> [Problem to solve]: Write out each line below precisely, passing over the pictures.

> [Data provided]:
[Start of section]

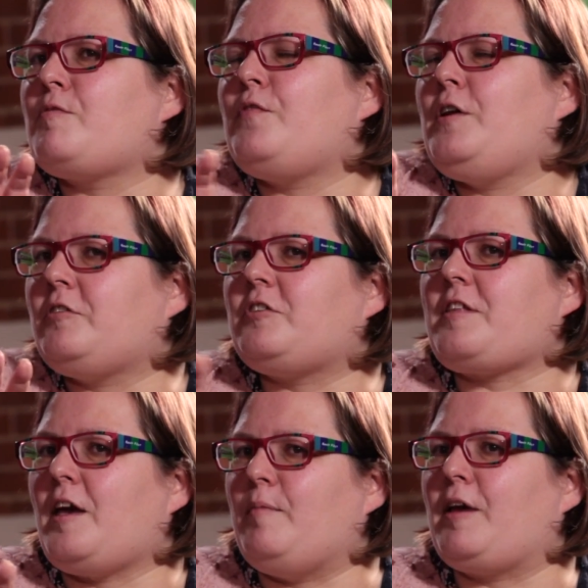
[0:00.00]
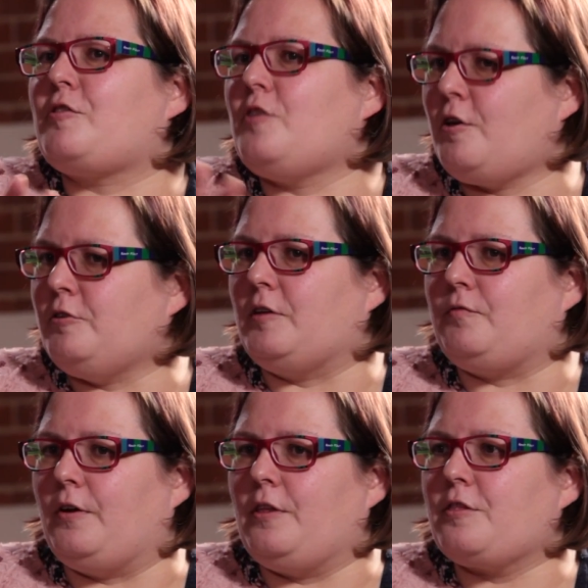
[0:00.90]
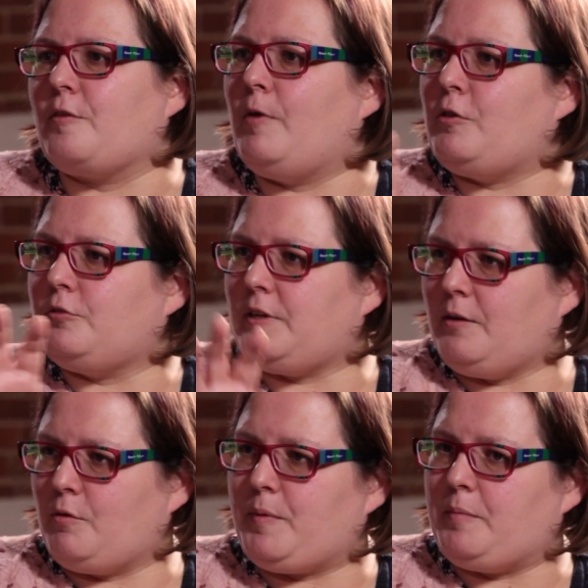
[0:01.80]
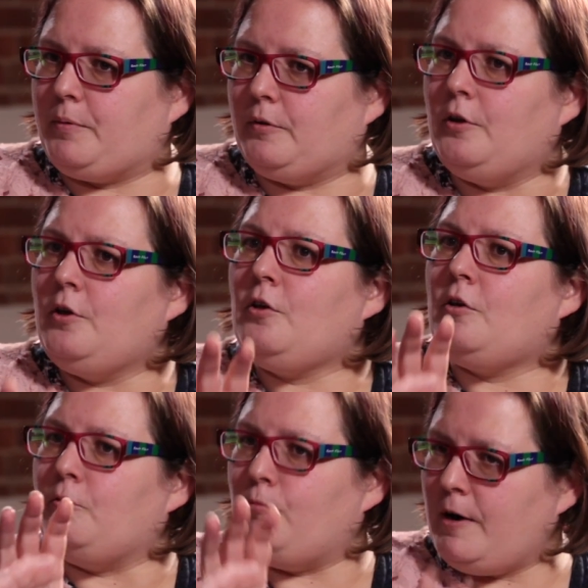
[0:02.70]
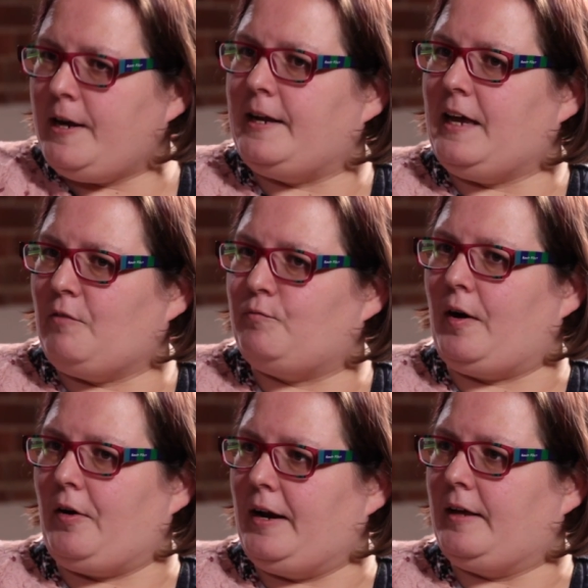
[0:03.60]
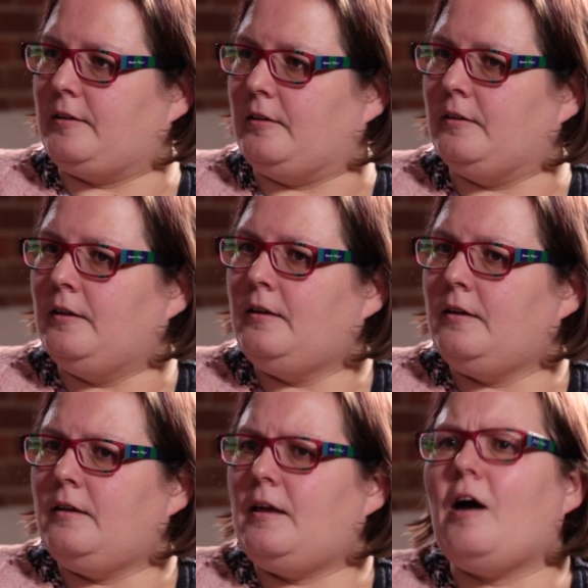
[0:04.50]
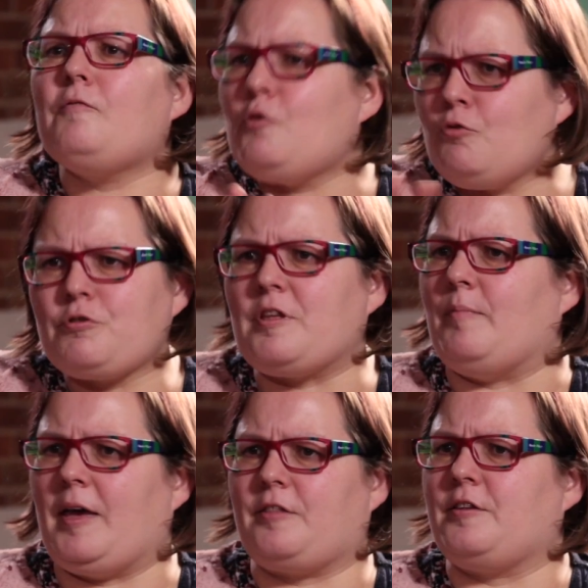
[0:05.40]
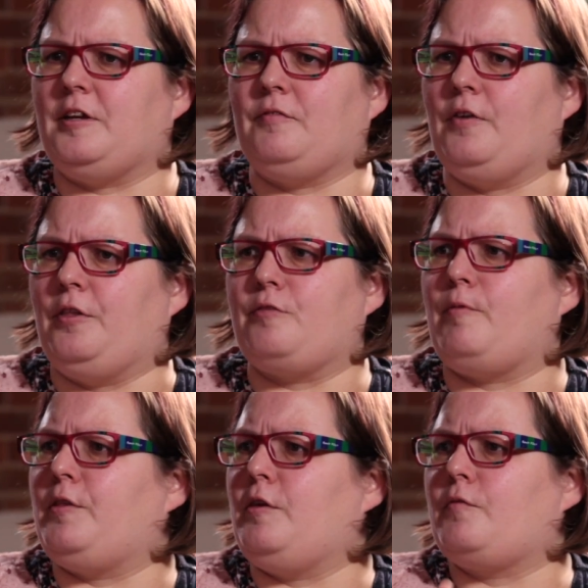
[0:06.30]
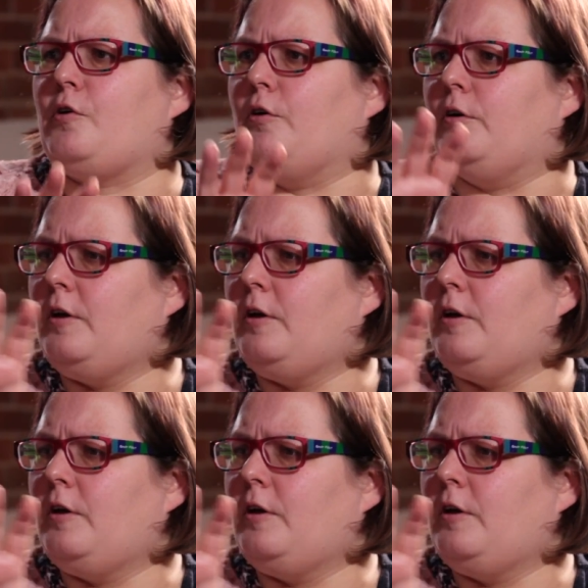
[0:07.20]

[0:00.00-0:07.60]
foolish to say it makes no difference. And when you're dealing with people who really have very little, of course it makes a difference whether you've got,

[End of section]

> [Your solution]:
[0:00.00]
[0:00.90]
[0:01.80]
[0:02.70]
[0:03.60]
[0:04.50]
[0:05.40]
[0:06.30]
[0:07.20]

[0:00.00-0:07.60]
foolish to say it makes no difference. And when you're dealing with people who really have very little, of course it makes a difference whether you've got,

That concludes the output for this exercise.